Mister Bianco is the latest venture from veteran chef and restaurateur Joseph Vargetto (formerly of Melbourne’s ‘Mezzo’). Vargetto has created more than just a Sicilian inspired restaurant. This place oozes European warmth and character with Italian proverbs hanging from the wall and a gigantic mural showing people twirling and slurping their way through overflowing bowls of spaghetti.
The menu straddles the line between Sicilian comfort food and modern restaurant fare. Like the delightful tuna carpaccio, presented as towers of pink-in-the-middle tuna filled with fresh tomato and cucumber salsa and finished with a bite of pistachio and slices of crisp fennel bread. More traditional are the arancini – described as ‘vero Sicliano’ or ‘true Sicilian’ these crunchy golden balls hide a luxurious centre of oozy mozzarella, fluffy rice and a home-style tomato sauce.

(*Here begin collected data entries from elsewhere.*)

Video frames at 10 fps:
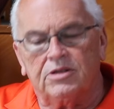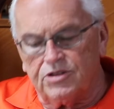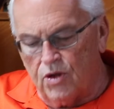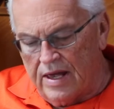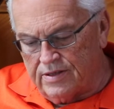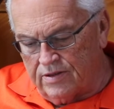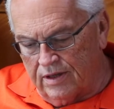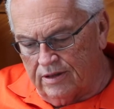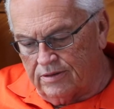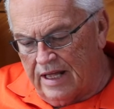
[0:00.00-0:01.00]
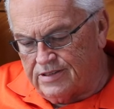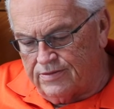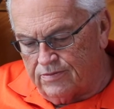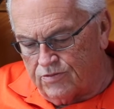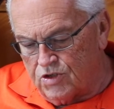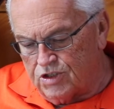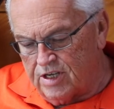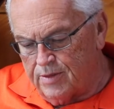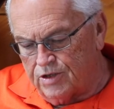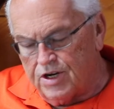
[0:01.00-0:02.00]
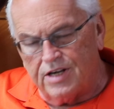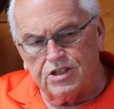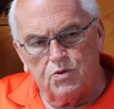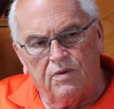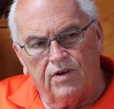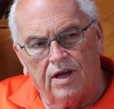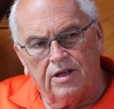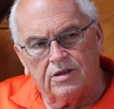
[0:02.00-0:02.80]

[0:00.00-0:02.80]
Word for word: So that's just some of the changes we've done.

The homemade feel continues with the mains. One thing some modern Italian restaurants get wrong is portion size. If you can count the number of ravioli on your plate there aren’t enough. You don’t need my Nonna Teresa to tell you that. Mister Bianco’s mains are surprisingly generous. The squid ink spaghettini arrives as a mountainous tangle of ebony coloured pasta topped with three good-sized Moreton Bay bugs. The bugs are plump and tasty but it’s the perfectly cooked spaghetti and stunningly simple tomato sauce that stand-out. A handful of crunchy basil leaves folded through lifts the authentic flavours even further. It was a delightful dish but left me keen to try the other pasta offerings on the menu.

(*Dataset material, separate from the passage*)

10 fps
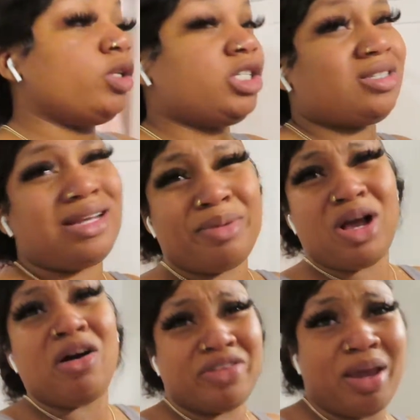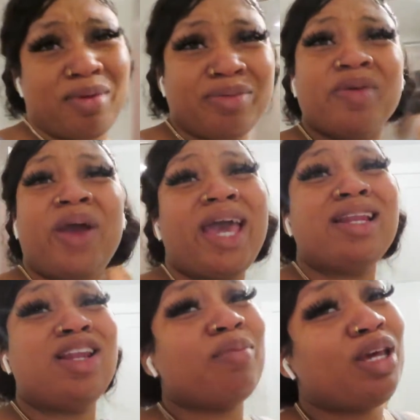which is gonna be off camera,
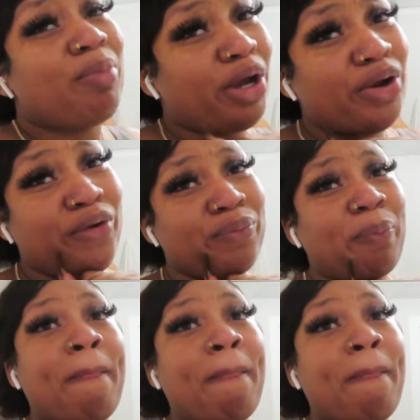okay? Don't be in a hurry.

The beef cheek is the ‘must-have’ main that everyone raves about here. We weren’t disappointed. Slowly braised in red-wine the meat is soft, tender and falls apart in the mouth. It was served with a very un-Italian spaetzle (a German style egg noodle) that we could have done without. The delicate beef cheek shone all on its own.

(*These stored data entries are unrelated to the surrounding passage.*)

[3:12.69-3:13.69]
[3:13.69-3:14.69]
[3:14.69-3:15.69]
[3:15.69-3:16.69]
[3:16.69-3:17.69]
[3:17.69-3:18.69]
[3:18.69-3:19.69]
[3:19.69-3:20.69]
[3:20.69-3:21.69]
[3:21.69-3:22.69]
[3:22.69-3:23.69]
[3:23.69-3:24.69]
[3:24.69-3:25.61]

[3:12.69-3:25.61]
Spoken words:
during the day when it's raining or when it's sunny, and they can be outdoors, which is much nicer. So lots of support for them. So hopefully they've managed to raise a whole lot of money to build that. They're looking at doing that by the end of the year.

Mister Bianco’s dessert menu honours the homeland with Sicilian specialities like the sfinci (Sicilian donuts) and sweet ricotta and cinnamon cannoli. Tiramisu is served from an enormous pan with diners choosing how much they can fit in. This is the tiramisu of my dreams. The soft spongy biscuits are drenched in strong, smack in the mouth espresso with endless layers of thick mascarpone and fresh cream setting-off the sharpness of all that coffee. A dusting of good quality dark chocolate finishes it off. It was a decadent end to a delicious Italian meal.
There’s a lot to love about a good suburban restaurant. Diners know where to go on a Saturday night, regulars are greeted by name when they walk through the door and most of the time you can avoid the long wait for a table. What struck me about Mr Bianco was the warmth and familiarity I felt walking in, even on the first visit. Authentic Italian is by far my favourite cuisine and Mr Bianco does it well. With a menu that makes it difficult to choose and wonderfully executed dishes it’s no surprise that the locals have fallen for this place. I look forward to returning to try a few more pasta dishes and hopefully every dessert on the list!